| Dataset entries |
■ ■ ■

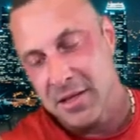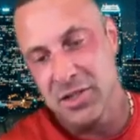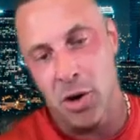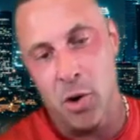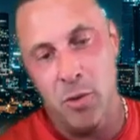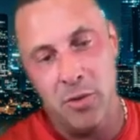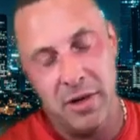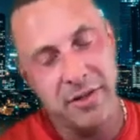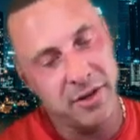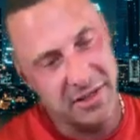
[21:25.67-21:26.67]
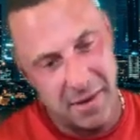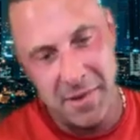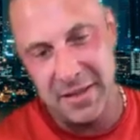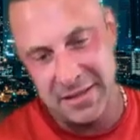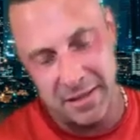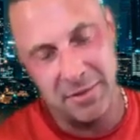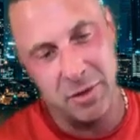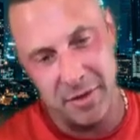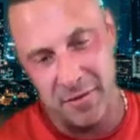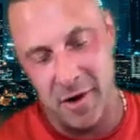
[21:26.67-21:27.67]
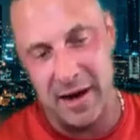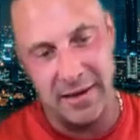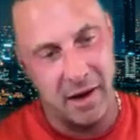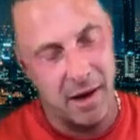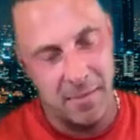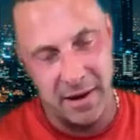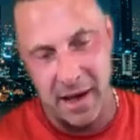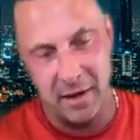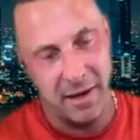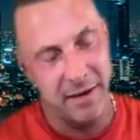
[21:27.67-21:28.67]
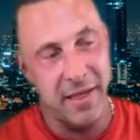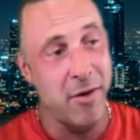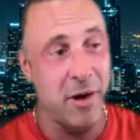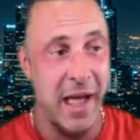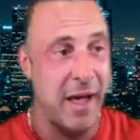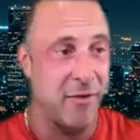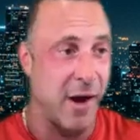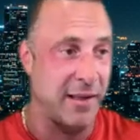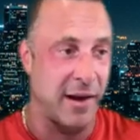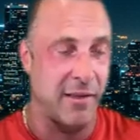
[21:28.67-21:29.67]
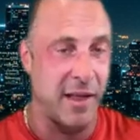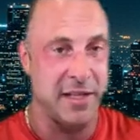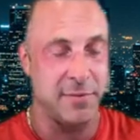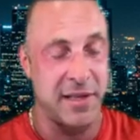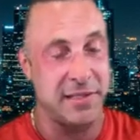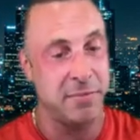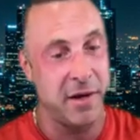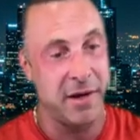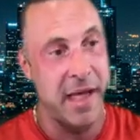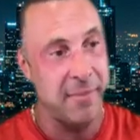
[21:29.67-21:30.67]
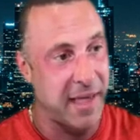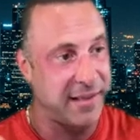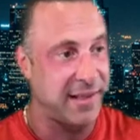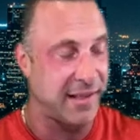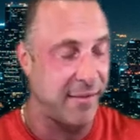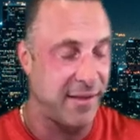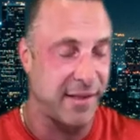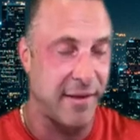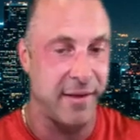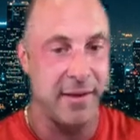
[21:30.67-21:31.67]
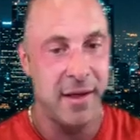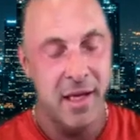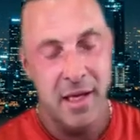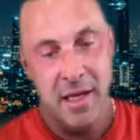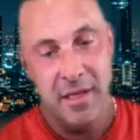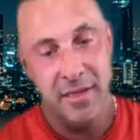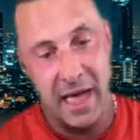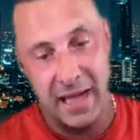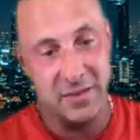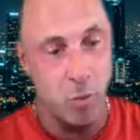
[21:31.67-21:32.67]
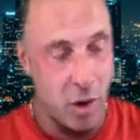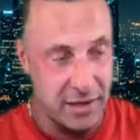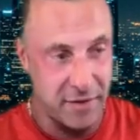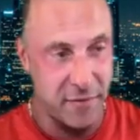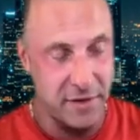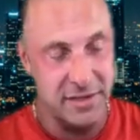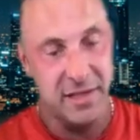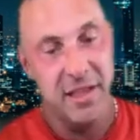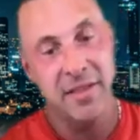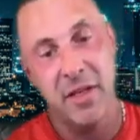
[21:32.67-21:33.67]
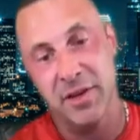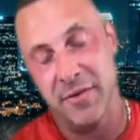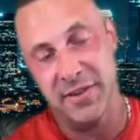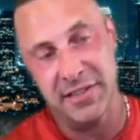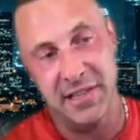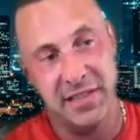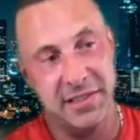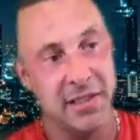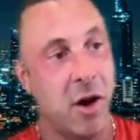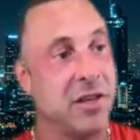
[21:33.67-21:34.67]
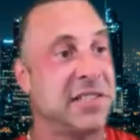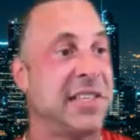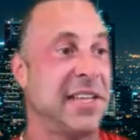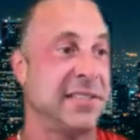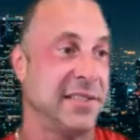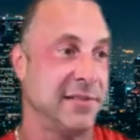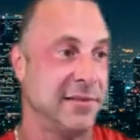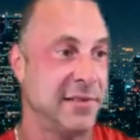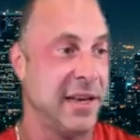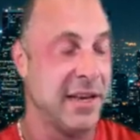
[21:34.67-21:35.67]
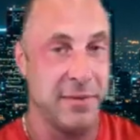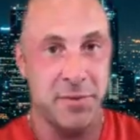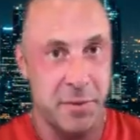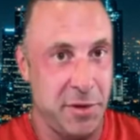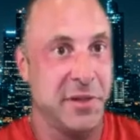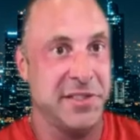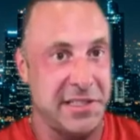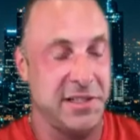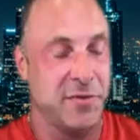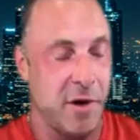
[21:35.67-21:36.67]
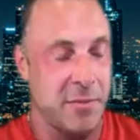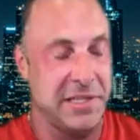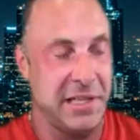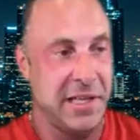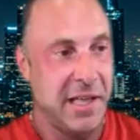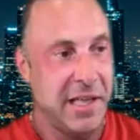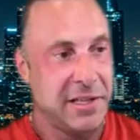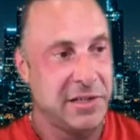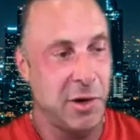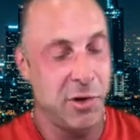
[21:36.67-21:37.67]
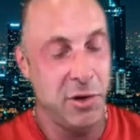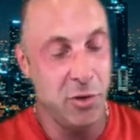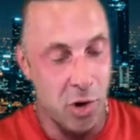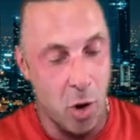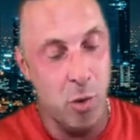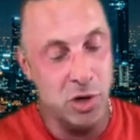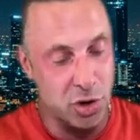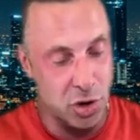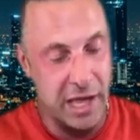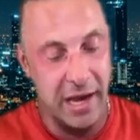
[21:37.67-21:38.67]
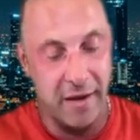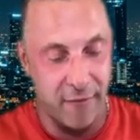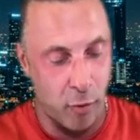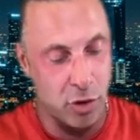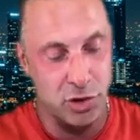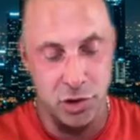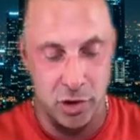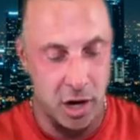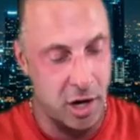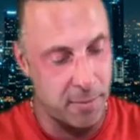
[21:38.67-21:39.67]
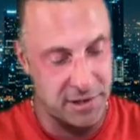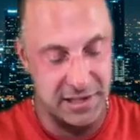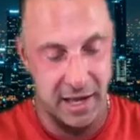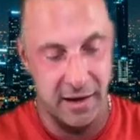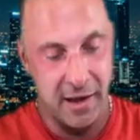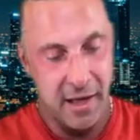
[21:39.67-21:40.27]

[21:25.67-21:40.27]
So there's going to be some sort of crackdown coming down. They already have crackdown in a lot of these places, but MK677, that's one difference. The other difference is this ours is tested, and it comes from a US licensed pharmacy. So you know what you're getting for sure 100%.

■ ■ ■

| Required work |
The full data, repeated exactly and stripped of its pictures, is the expected answer.

| Solution |
[21:25.67-21:26.67]
[21:26.67-21:27.67]
[21:27.67-21:28.67]
[21:28.67-21:29.67]
[21:29.67-21:30.67]
[21:30.67-21:31.67]
[21:31.67-21:32.67]
[21:32.67-21:33.67]
[21:33.67-21:34.67]
[21:34.67-21:35.67]
[21:35.67-21:36.67]
[21:36.67-21:37.67]
[21:37.67-21:38.67]
[21:38.67-21:39.67]
[21:39.67-21:40.27]

[21:25.67-21:40.27]
So there's going to be some sort of crackdown coming down. They already have crackdown in a lot of these places, but MK677, that's one difference. The other difference is this ours is tested, and it comes from a US licensed pharmacy. So you know what you're getting for sure 100%.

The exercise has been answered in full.